Transgressive Women in Modern Russian and East European Cultures: From the Bad to the Blasphemous

Yana Hashamova, Beth Holmgren and Mark Lipovetsky (Editors)

2016

Routledge Press

Investigating the genesis of the prosecuted "crimes" and implied sins of the female performing group Pussy Riot, the most famous Russian feminist collective to date, the essays in this work examine what constitutes bad social and political behavior for women in Russia, Poland, and the Balkans, and how and to what effect female performers, activists, and fictional characters have indulged in such behavior. The chapters argue against the popular perceptions of Slavic cultures as overwhelmingly patriarchal and Slavic women as complicit in their own repression, contextualizing proto-feminist and feminist transgressive acts in these cultures.
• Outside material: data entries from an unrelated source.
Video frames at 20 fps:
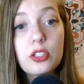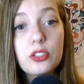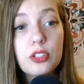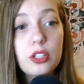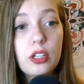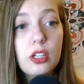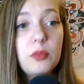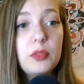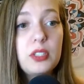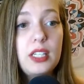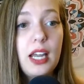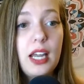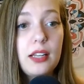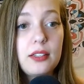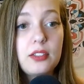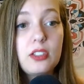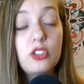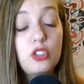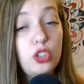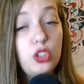
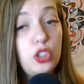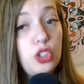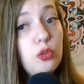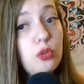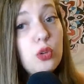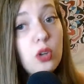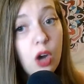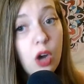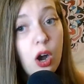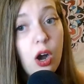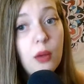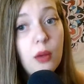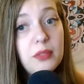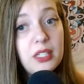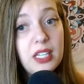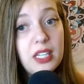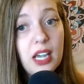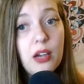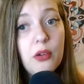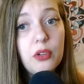circumstances do calm
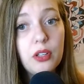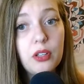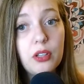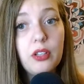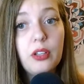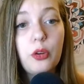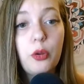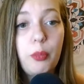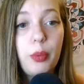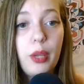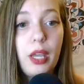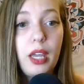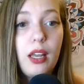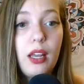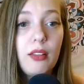down a little bit,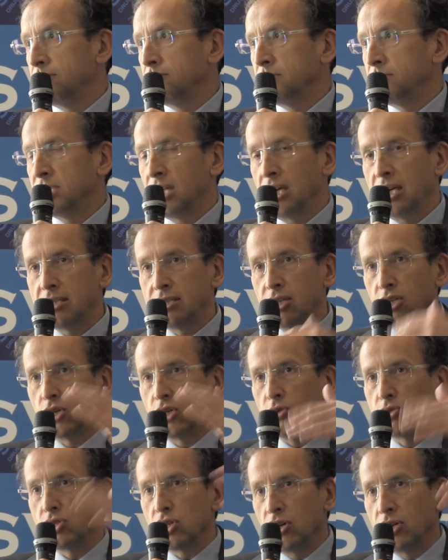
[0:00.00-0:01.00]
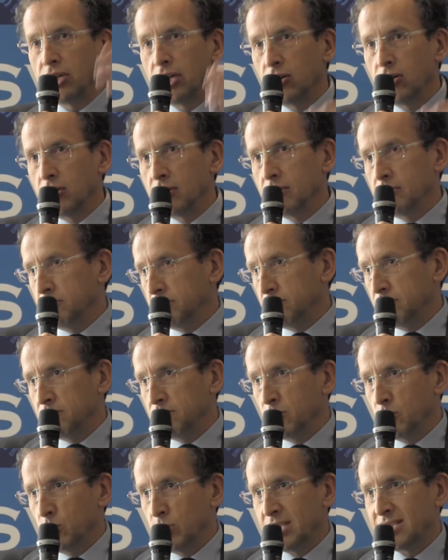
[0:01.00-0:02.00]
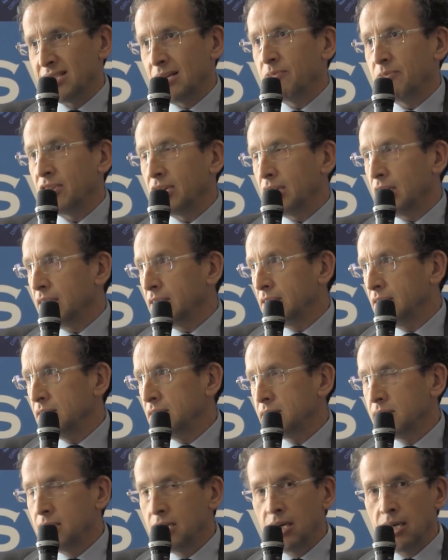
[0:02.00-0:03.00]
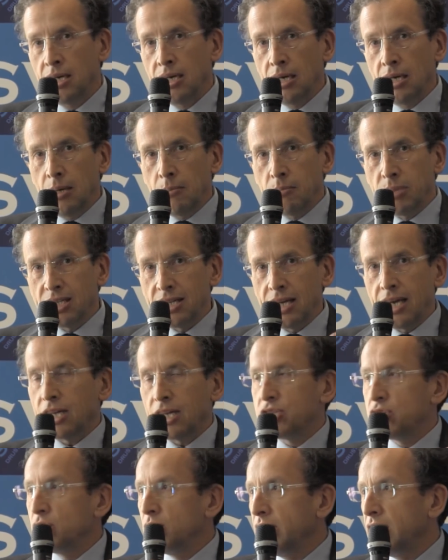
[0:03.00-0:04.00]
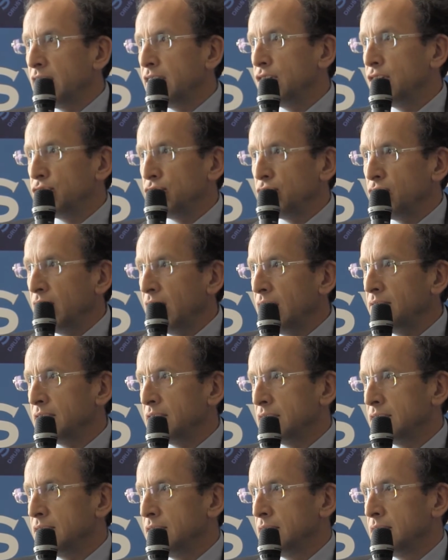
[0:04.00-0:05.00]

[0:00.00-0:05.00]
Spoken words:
The letter goes on and on with something like this, but actually here you have it.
Each essay offers a close reading of the transgressive texts that women authored or in which they figured, showing how they navigated, targeted, and, in some cases, co-opted these obstacles in their bid for agency and power. Topics include studies of how female performers in Poland and Russia were licensed to be bad (for effective comedy and popular/box office appeal), analyses of how women in film and fiction dare sacrilegious behavior in their prescribed roles as daughters and mothers, and examples of feminist political subversion through social activism and performance art.